You can make small cuts to your algorithm without adding too much code complexity.
For example, you can skip the even numbers on your verification, and stop the search as soon as you find a factor.
if (input < 2 || (input != 2 && input % 2 == 0))
factorFound = 1;
if (input > 3)
for (i = 3; i <= ceiling && !factorFound; i += 2)
if (input % i == 0)
factorFound = 1;
Regarding the complexity, if n is your input number, wouldn't the complexity be O(sqrt(n)), as you are doing roughly at most sqrt(n) divisions and comparisons?
Even numbers(except 2) cannot be prime numbers. So, once we know that the number is not even, we can just check if odd numbers are it's factors.
for (i = 3; i <= ceiling; i += 2) {
if (input % i == 0) {
factorFound = 1;
break;
}
}
The time complexity of your program is O(n*m^0.5). With n the number of primes in the input. And m the size of the biggest prime in the input, or MAX_INT if you prefer. So complexity could also be written as O(n) with n the number of primes to check.

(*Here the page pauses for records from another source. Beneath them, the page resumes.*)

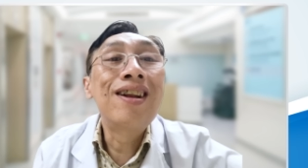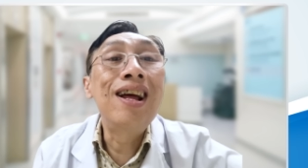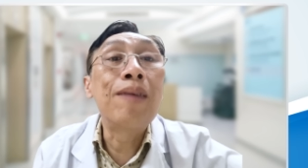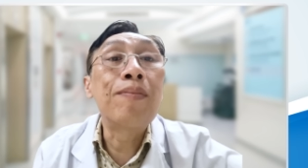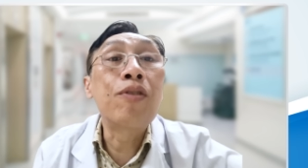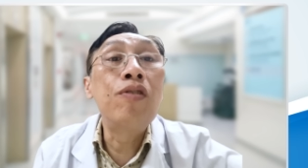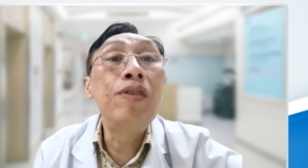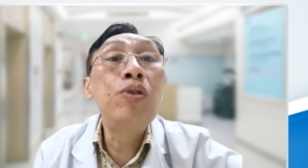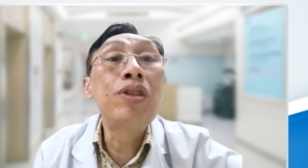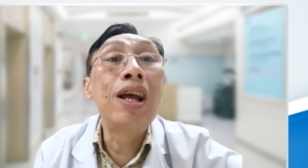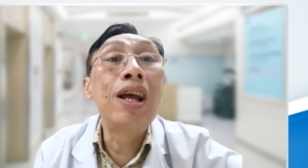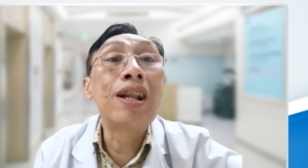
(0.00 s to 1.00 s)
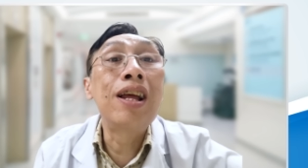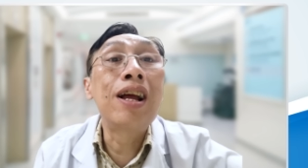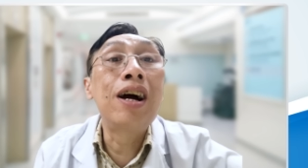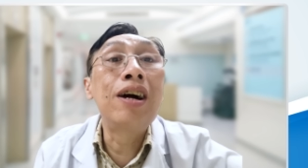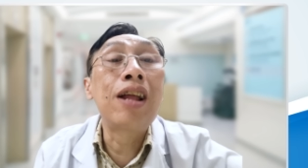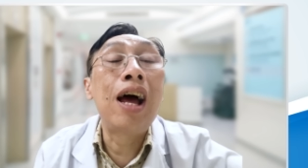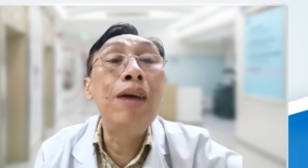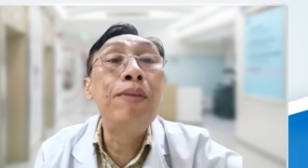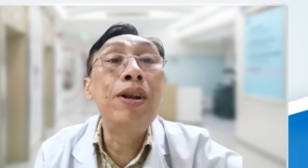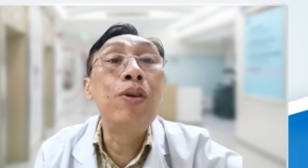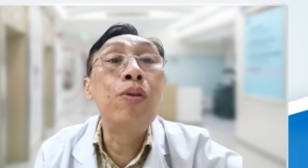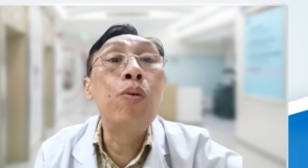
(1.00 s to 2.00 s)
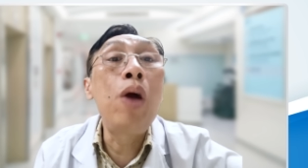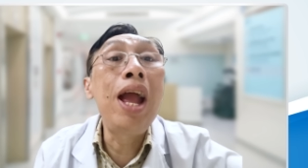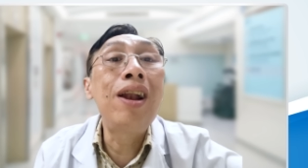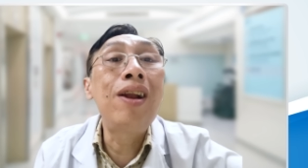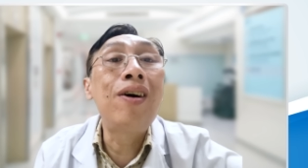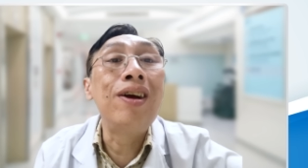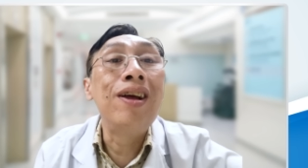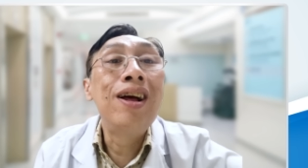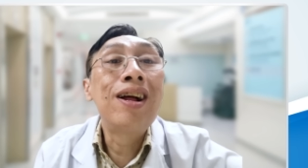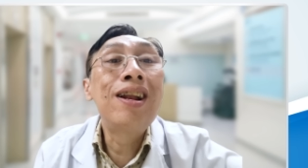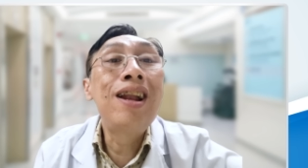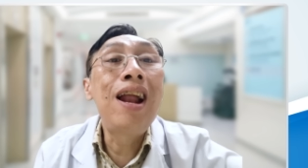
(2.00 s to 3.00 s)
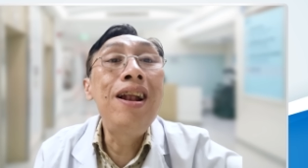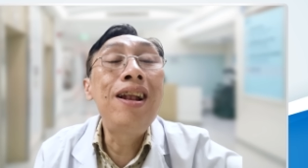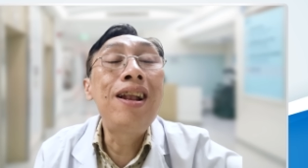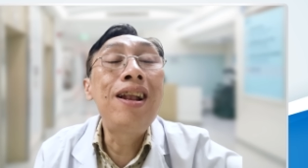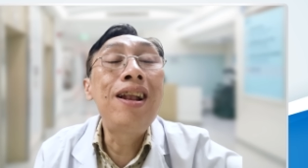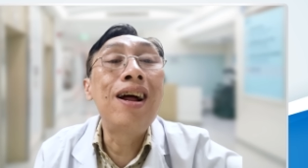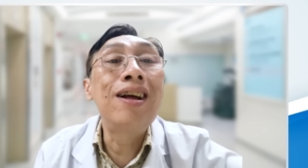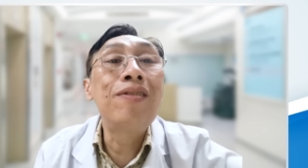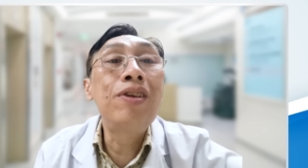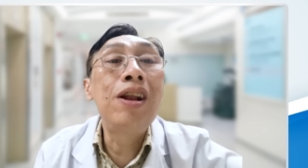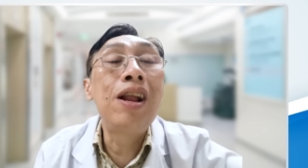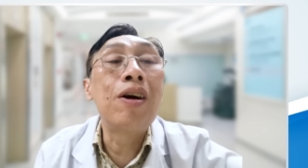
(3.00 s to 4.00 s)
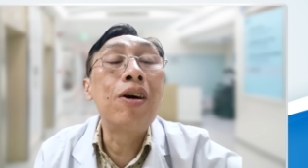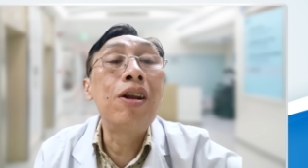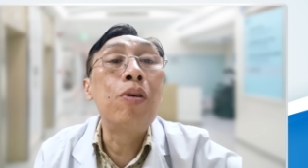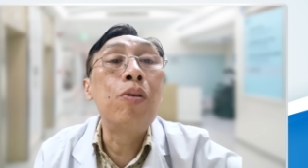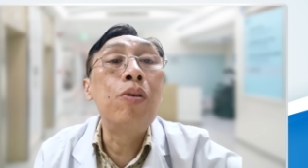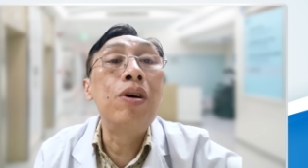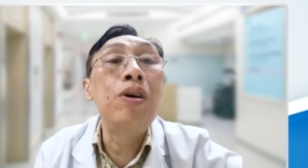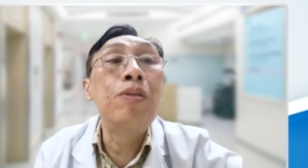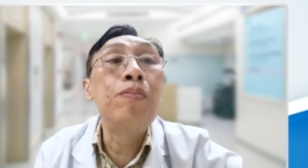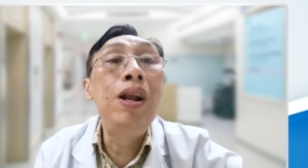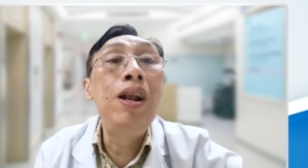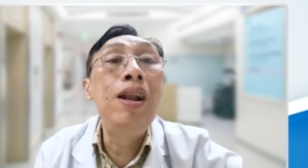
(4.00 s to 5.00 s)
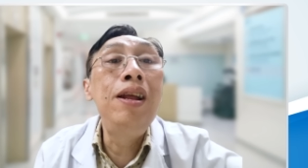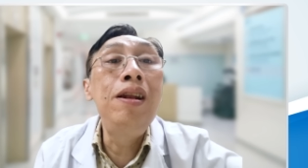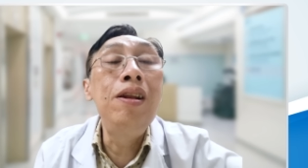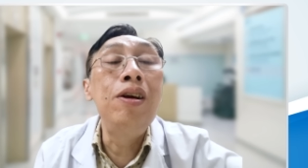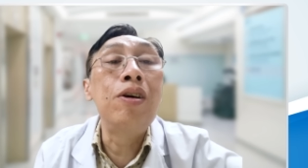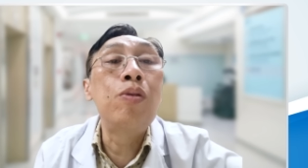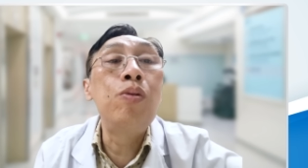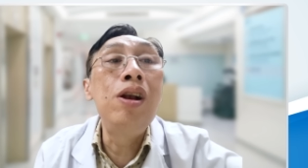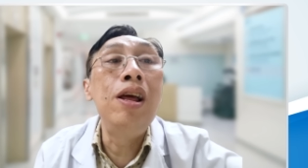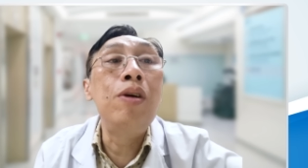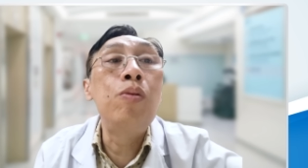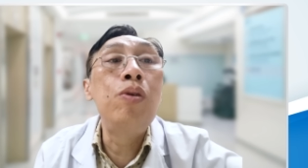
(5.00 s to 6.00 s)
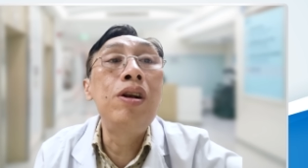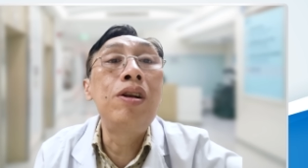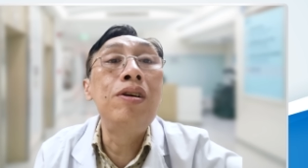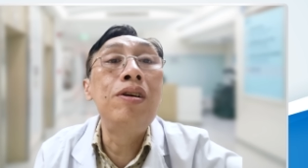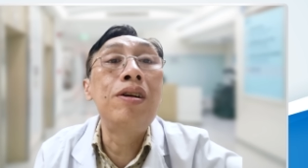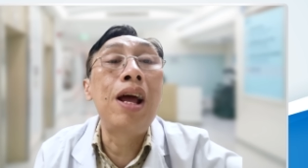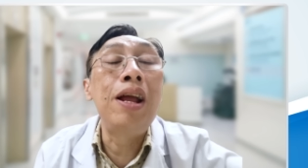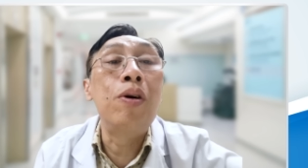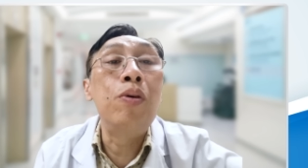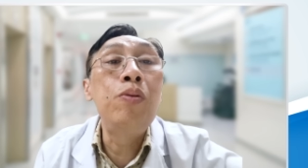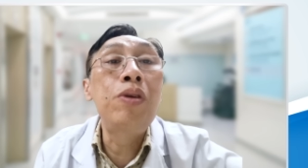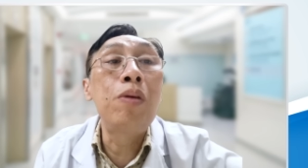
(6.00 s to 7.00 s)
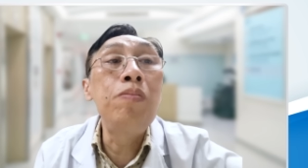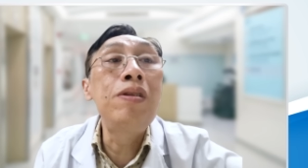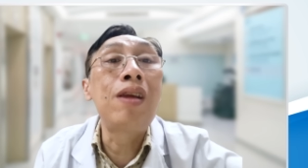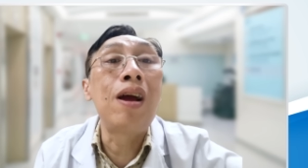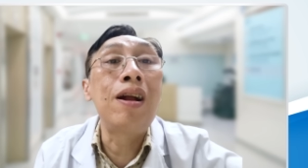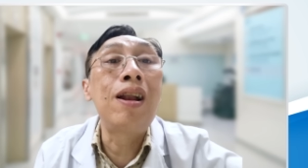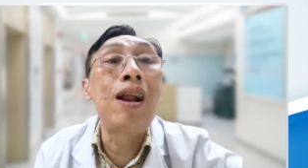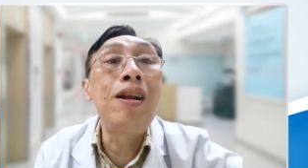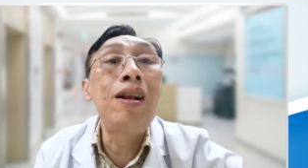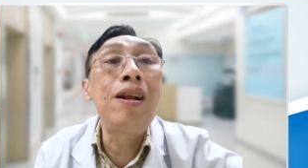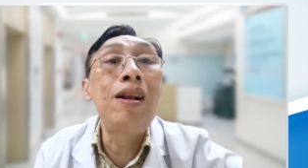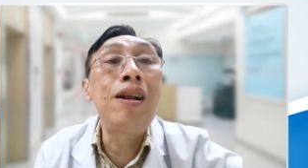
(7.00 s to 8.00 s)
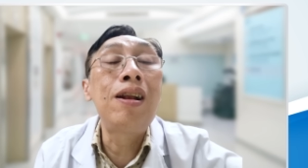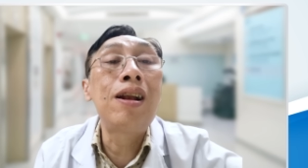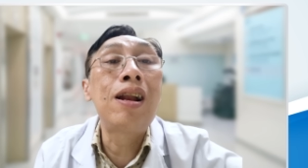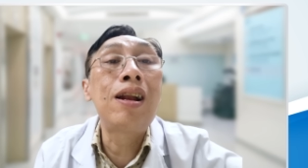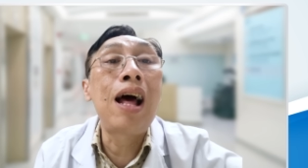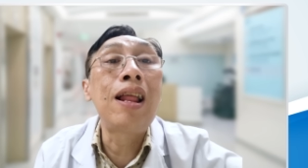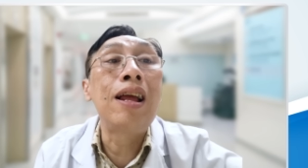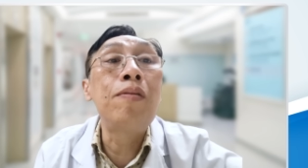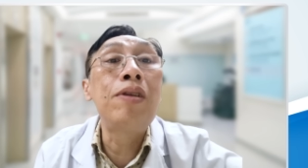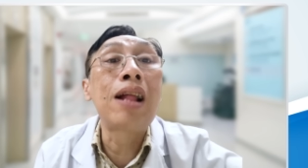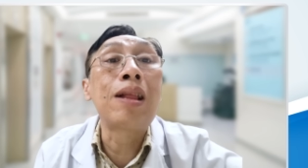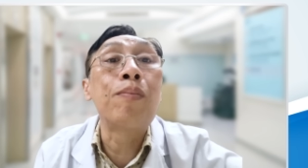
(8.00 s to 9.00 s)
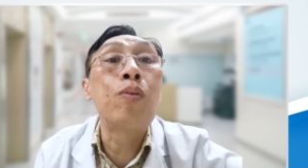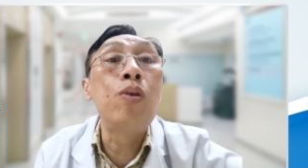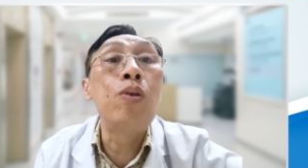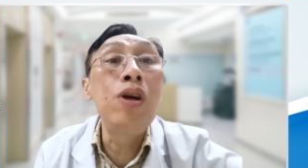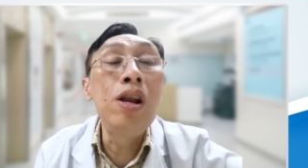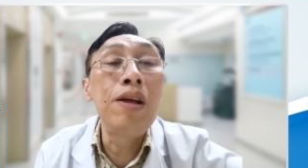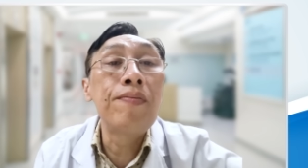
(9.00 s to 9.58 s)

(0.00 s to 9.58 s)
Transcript: để gặp con yeah. Dạ. virus thiệt cơ thể mình quen rồi đánh trận giống như là người là ờ, binh lính được huấn luyện quân trường đầy đủ giống trận đánh là đá thiệt giống như đá tập quấn đấy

With Big-O, n is (usually) the size of the input, in your case that would be the number of primes to check. If I make this list twice as big (for example duplicating it), it would take (+-) exactly twice as long, thus O(n).
Here's my algorithm, Complexity remains O(n^0.5) but i managed to remove some expensive operations in the code...
The algorithm's slowest part is the modulus operation, i've managed to eliminate sqrt or doing i * i <= n
This way i save precious cycles...its based on the fact that sum of odd numbers is always a perfect square.
Since we are iterating over odd numbers anyway, why not exploit it? :)
int isPrime(int n)
{
int squares = 1;
int odd = 3;
if( ((n & 1) == 0) || (n < 9)) return (n == 2) || ((n > 1) && (n & 1));
else
{
for( ;squares <= n; odd += 2)
{
if( n % odd == 0)
return 0;
squares+=odd;
}
return 1;
}
}
#include <stdio.h>
#include <math.h>
int IsPrime (int n) {
int i, sqrtN;
if (n < 2) { return 0; } /* 1, 0, and negatives are nonprime */
if (n == 2) { return 2; }
if ((n % 2) == 0) { return 0; } /* Check for even numbers */
sqrtN = sqrt((double)n)+1; /* We don't need to search all the way up to n */
for (i = 3; i < sqrtN; i += 2) {
if (n % i == 0) { return 0; } /* Stop, because we found a factor! */
}
return n;
}
int main()
{
int n;
printf("Enter a positive integer: ");
scanf("%d",&n);
if(IsPrime(n))
printf("%d is a prime number.",n);
else
printf("%d is not a prime number.",n);
return 0;
}
There is no way to improve the algorithm. There may be tiny ways to improve your code, but not the base speed (and complexity) of the algorithm.
EDIT: Of course, since he doesn't need to know all the factors, just whether or not it is a prime number. Great spot.